I didn’t want to like it, honest. I thought I would skim over the top of the activities, spend the entire weekend avoiding people, stay in our room, sunbathe in private on the balcony, make full use of the food and then come home again. I didn’t expect, when we booked another last-minute weekend break to cover a public and school holiday that I would spend my time learning Pilates, sailing on a boat steered by my son, going on a jungle walk and even getting some work done, but I ended up doing all that. It’s like that at #clubmed (there, I said the C word), you can’t help but get stuck in.
There would have been absolutely no point to NOT make full use of the facilities on offer: heaps of activities day and night; the best white-powder beach I have seen since Western Australia; the bowls of fresh curry, trays of fish, platters of carved fruit, mountains of puddings on tiny dishes and exquisite little salads on individual plates that changed on rotation every day, with a choice of four flavours per sitting – that’s four at lunch, four new ones at dinner, different ones again the next day, etc – yes, I counted. Plus free-flow cocktails at every bar you visited (three) whatever time of day, as well as snacks at regular intervals if you hung out at the right kiosk. All manned by the kind of hardworking, smiling staff you only see in the movies, ready to see to your every beck and call. Plus blue skies, white sands, warm sea. Yuk, horrible holidays, who needs all that?
Guiltily booked just a month after our flight back from Tokyo, what a change from Japan was this trip – far from Kyoto’s creaking teak temple floors, Nara’s sacred woods, Shinjuku’s sky-high neon, the point of this lazy ferry flop across the waters south of Singapore to an Indonesian island (no carbon footprints, just sandy ones) was all about leisure, aggressive pampering of every guest until we could do nothing but smile as we lay back on massage bed, beach lounger, Pilates mat, getting up only to head back to the buffet for seconds, even thirds.
Knowing that’d be me, I wisely packed my running gear and signed up for Pilates as soon as we arrived, happy to learn a new health technique since it was all paid for.

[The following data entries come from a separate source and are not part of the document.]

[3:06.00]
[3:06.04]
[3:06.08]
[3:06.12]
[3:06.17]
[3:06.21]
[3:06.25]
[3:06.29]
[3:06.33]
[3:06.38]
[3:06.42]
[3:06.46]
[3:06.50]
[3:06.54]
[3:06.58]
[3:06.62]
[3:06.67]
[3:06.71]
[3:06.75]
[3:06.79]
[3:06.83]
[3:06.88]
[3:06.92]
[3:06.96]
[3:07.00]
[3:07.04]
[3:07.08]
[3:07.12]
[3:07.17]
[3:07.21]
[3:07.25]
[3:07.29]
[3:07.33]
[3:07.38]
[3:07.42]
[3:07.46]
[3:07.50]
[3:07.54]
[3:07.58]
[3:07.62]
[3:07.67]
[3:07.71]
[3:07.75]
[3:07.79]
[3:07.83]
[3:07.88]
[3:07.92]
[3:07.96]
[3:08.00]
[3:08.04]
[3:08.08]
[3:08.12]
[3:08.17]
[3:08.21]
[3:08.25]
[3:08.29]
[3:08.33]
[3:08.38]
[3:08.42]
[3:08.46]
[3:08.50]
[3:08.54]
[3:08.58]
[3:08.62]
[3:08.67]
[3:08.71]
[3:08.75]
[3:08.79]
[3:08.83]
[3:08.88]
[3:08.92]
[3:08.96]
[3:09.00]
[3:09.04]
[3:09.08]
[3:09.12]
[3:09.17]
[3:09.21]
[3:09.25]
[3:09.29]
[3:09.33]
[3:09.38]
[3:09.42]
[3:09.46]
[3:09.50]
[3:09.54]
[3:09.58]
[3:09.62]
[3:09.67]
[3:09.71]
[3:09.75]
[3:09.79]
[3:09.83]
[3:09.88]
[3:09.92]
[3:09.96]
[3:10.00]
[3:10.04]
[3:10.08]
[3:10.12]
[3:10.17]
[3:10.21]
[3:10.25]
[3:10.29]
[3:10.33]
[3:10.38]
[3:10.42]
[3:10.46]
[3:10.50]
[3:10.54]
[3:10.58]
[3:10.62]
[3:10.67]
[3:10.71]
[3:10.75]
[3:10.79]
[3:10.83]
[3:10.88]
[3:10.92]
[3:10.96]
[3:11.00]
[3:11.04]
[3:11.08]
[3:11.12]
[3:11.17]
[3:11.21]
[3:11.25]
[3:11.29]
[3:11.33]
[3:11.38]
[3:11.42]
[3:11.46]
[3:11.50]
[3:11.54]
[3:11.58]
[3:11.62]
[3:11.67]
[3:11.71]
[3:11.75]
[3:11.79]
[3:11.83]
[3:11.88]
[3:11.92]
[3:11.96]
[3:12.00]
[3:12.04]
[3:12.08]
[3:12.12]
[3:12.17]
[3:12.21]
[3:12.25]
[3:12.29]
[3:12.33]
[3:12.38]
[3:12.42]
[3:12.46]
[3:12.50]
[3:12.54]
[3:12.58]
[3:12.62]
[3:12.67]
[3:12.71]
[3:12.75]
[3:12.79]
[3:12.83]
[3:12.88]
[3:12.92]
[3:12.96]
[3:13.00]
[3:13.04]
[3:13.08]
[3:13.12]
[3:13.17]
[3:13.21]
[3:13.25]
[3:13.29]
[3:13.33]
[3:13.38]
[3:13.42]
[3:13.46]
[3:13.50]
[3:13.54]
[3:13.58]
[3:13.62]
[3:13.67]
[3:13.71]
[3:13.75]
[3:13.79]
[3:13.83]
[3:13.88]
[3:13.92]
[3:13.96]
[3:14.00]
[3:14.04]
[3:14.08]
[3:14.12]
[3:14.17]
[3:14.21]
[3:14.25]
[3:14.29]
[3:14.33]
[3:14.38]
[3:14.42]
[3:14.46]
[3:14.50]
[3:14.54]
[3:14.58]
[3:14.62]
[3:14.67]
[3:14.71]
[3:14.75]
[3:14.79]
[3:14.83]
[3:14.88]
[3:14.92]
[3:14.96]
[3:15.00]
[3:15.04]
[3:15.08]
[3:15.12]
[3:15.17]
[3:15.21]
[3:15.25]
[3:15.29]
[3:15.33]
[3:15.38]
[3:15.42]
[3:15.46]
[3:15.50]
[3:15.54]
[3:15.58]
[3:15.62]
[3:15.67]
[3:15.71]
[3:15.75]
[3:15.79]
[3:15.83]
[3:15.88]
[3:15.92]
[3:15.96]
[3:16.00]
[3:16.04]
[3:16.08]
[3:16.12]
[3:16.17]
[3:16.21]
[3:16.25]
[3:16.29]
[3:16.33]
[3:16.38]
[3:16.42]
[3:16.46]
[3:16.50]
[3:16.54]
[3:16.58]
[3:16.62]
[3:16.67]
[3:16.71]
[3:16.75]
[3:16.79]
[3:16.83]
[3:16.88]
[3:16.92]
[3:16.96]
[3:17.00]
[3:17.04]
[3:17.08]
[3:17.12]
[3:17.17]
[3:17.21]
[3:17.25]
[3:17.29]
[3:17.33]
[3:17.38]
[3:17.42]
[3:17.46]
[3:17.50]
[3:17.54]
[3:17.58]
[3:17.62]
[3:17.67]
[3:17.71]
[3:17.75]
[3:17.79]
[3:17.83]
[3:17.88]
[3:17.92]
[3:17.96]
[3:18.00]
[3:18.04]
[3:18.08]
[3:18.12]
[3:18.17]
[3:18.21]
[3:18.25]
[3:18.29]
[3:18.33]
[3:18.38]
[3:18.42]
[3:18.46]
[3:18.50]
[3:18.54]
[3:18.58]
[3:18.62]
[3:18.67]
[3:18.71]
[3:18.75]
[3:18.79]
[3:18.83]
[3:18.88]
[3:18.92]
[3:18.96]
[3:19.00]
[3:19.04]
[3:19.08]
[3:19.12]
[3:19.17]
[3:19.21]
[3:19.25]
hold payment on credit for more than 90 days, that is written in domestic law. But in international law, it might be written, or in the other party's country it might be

This was a whole new string to my fitness bow, and while I wasn’t able to find my core, I did love how the instructor gave me an encouraging little squeak for doing good press-ups. I didn’t even know I could do press-ups. For the boys this was bliss. While I bent myself into interesting angles in the fitness block, they threw themselves into every single sporting event they could pack into three days. When I was chopping up and down in the sea, they shot arrows into targets. While I laced my trainers and went running along the sands, they climbed a tiny ladder and lunged forward on the trapeze, and while I signed up to an organised power-walk, they took kayaks out to the far buoys and back. My power-walk was a little under-subscribed, just me and the sports rep, so I got to hear all about life at CM, and I’m not sure whether I’m either completely gullible or just a bit stupid, but it really does sound like a great place to live and work. Or maybe by then I’d just been zen-ified into such a trance that I couldn’t tell fact from fiction. They all seemed happy enough.
SM avoided the kids’ club (wisely for him, those sorts of things not being everyone’s cup of tea) but signed up for everything he could with Mr PC happily taking him round in a sporting corona of happiness. A nightly football tournament took place on the gardens out front. We had to badger SM into taking part on Day One, but by Day Three he was hurrying to join. I’m told he enjoyed it; sadly the closest I came to watching was trotting past on the way back from the spa, and I also grabbed a(nother) cocktail one night and sat on the pool steps to catch the last 5 minutes. I did hear the comments afterwards, though, and one rep’s passing remark (“That boy’s got skills”) was just about the best going-home gift the boy could get, giving him some much-needed confidence to take back to his hugely competitive sporty school. Better than any candy-wrapped certificate (although he did get one of those, too).
Evening entertainments for two nights out of three consisted of stuffing our faces and then heading back to the room for family Netflix time. We caught the hotel show on day one – a Circus act, amazing, with beautifully toned bendy staff performing unbelievable swinging trapeze tricks that you would usually buy tickets to see. Until, that is, they grabbed SM and got him up on stage for the closing song. If you know SM, or even bothered to catch sight of his stony face as you pulled him by his skinny little arm onto the top stage under those spotlights, you would know that this was perhaps the worst thing you could do to an almost 11-year-old kid who likes football, fight scenes, ninja warfare and parkour. But there you go, it was about the only fault I could pick with the place, plus one portion of rather chewy lamb.
This is a good place to reroute yourself, away from the busyness of crazy old SingSong. You’re still busy here, just busy in a selfishly, fatly, utterly spoilt sort of way. Despite all the sports, two of us came back a bit larger than before. SM was glum on the ferry home. He said it was one of the best holidays he’d ever been on and let’s face it, he’s been on a lot. If this sounds promotional, I apologise. It was good, is all. Really very good.